» **ABOUT THIS TASK**: Repeat the records in full, exactly.

+++

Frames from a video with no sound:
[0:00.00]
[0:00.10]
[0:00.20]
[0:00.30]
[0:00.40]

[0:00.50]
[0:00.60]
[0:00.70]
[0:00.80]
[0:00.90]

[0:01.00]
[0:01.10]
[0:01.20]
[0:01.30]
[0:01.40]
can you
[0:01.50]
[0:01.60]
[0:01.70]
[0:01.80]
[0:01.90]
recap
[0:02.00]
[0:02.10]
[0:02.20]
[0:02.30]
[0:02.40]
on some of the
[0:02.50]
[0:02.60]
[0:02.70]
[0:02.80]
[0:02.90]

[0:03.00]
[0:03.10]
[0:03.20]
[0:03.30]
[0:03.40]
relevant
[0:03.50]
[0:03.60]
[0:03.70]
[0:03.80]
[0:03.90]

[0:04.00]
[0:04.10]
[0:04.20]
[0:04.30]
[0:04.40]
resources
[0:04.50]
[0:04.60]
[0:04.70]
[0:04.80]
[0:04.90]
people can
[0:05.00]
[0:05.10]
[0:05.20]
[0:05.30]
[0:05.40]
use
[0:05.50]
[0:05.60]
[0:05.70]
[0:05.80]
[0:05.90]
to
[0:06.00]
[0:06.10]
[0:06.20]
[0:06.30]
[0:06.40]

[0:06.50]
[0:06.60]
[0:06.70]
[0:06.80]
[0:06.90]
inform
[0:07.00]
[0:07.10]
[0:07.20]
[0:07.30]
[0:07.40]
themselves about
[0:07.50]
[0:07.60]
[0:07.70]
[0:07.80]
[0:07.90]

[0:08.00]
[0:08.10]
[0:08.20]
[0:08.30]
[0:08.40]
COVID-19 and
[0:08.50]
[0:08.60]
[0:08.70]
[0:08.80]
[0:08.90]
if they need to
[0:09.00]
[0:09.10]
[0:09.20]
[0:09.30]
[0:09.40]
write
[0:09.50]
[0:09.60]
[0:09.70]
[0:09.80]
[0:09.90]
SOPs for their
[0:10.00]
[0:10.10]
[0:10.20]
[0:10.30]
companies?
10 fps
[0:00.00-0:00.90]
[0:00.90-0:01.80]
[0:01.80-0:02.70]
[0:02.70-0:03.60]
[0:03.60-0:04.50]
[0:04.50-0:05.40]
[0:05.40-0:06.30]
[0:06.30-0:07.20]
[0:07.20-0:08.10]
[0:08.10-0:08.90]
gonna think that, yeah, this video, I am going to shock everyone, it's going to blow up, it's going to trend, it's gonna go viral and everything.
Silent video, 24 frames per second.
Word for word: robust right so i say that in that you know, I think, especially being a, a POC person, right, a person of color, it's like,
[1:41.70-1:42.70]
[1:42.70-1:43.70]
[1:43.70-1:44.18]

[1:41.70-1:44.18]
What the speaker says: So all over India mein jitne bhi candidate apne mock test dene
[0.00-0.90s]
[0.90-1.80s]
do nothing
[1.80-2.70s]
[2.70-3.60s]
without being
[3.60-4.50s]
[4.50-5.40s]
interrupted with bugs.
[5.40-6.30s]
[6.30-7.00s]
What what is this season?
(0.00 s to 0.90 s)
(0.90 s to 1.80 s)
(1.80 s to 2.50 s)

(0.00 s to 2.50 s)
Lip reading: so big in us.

+++

» **WRITTEN SOLUTION**:
Frames from a video with no sound:
[0:00.00]
[0:00.10]
[0:00.20]
[0:00.30]
[0:00.40]

[0:00.50]
[0:00.60]
[0:00.70]
[0:00.80]
[0:00.90]

[0:01.00]
[0:01.10]
[0:01.20]
[0:01.30]
[0:01.40]
can you
[0:01.50]
[0:01.60]
[0:01.70]
[0:01.80]
[0:01.90]
recap
[0:02.00]
[0:02.10]
[0:02.20]
[0:02.30]
[0:02.40]
on some of the
[0:02.50]
[0:02.60]
[0:02.70]
[0:02.80]
[0:02.90]

[0:03.00]
[0:03.10]
[0:03.20]
[0:03.30]
[0:03.40]
relevant
[0:03.50]
[0:03.60]
[0:03.70]
[0:03.80]
[0:03.90]

[0:04.00]
[0:04.10]
[0:04.20]
[0:04.30]
[0:04.40]
resources
[0:04.50]
[0:04.60]
[0:04.70]
[0:04.80]
[0:04.90]
people can
[0:05.00]
[0:05.10]
[0:05.20]
[0:05.30]
[0:05.40]
use
[0:05.50]
[0:05.60]
[0:05.70]
[0:05.80]
[0:05.90]
to
[0:06.00]
[0:06.10]
[0:06.20]
[0:06.30]
[0:06.40]

[0:06.50]
[0:06.60]
[0:06.70]
[0:06.80]
[0:06.90]
inform
[0:07.00]
[0:07.10]
[0:07.20]
[0:07.30]
[0:07.40]
themselves about
[0:07.50]
[0:07.60]
[0:07.70]
[0:07.80]
[0:07.90]

[0:08.00]
[0:08.10]
[0:08.20]
[0:08.30]
[0:08.40]
COVID-19 and
[0:08.50]
[0:08.60]
[0:08.70]
[0:08.80]
[0:08.90]
if they need to
[0:09.00]
[0:09.10]
[0:09.20]
[0:09.30]
[0:09.40]
write
[0:09.50]
[0:09.60]
[0:09.70]
[0:09.80]
[0:09.90]
SOPs for their
[0:10.00]
[0:10.10]
[0:10.20]
[0:10.30]
companies?
10 fps
[0:00.00-0:00.90]
[0:00.90-0:01.80]
[0:01.80-0:02.70]
[0:02.70-0:03.60]
[0:03.60-0:04.50]
[0:04.50-0:05.40]
[0:05.40-0:06.30]
[0:06.30-0:07.20]
[0:07.20-0:08.10]
[0:08.10-0:08.90]
gonna think that, yeah, this video, I am going to shock everyone, it's going to blow up, it's going to trend, it's gonna go viral and everything.
Silent video, 24 frames per second.
Word for word: robust right so i say that in that you know, I think, especially being a, a POC person, right, a person of color, it's like,
[1:41.70-1:42.70]
[1:42.70-1:43.70]
[1:43.70-1:44.18]

[1:41.70-1:44.18]
What the speaker says: So all over India mein jitne bhi candidate apne mock test dene
[0.00-0.90s]
[0.90-1.80s]
do nothing
[1.80-2.70s]
[2.70-3.60s]
without being
[3.60-4.50s]
[4.50-5.40s]
interrupted with bugs.
[5.40-6.30s]
[6.30-7.00s]
What what is this season?
(0.00 s to 0.90 s)
(0.90 s to 1.80 s)
(1.80 s to 2.50 s)

(0.00 s to 2.50 s)
Lip reading: so big in us.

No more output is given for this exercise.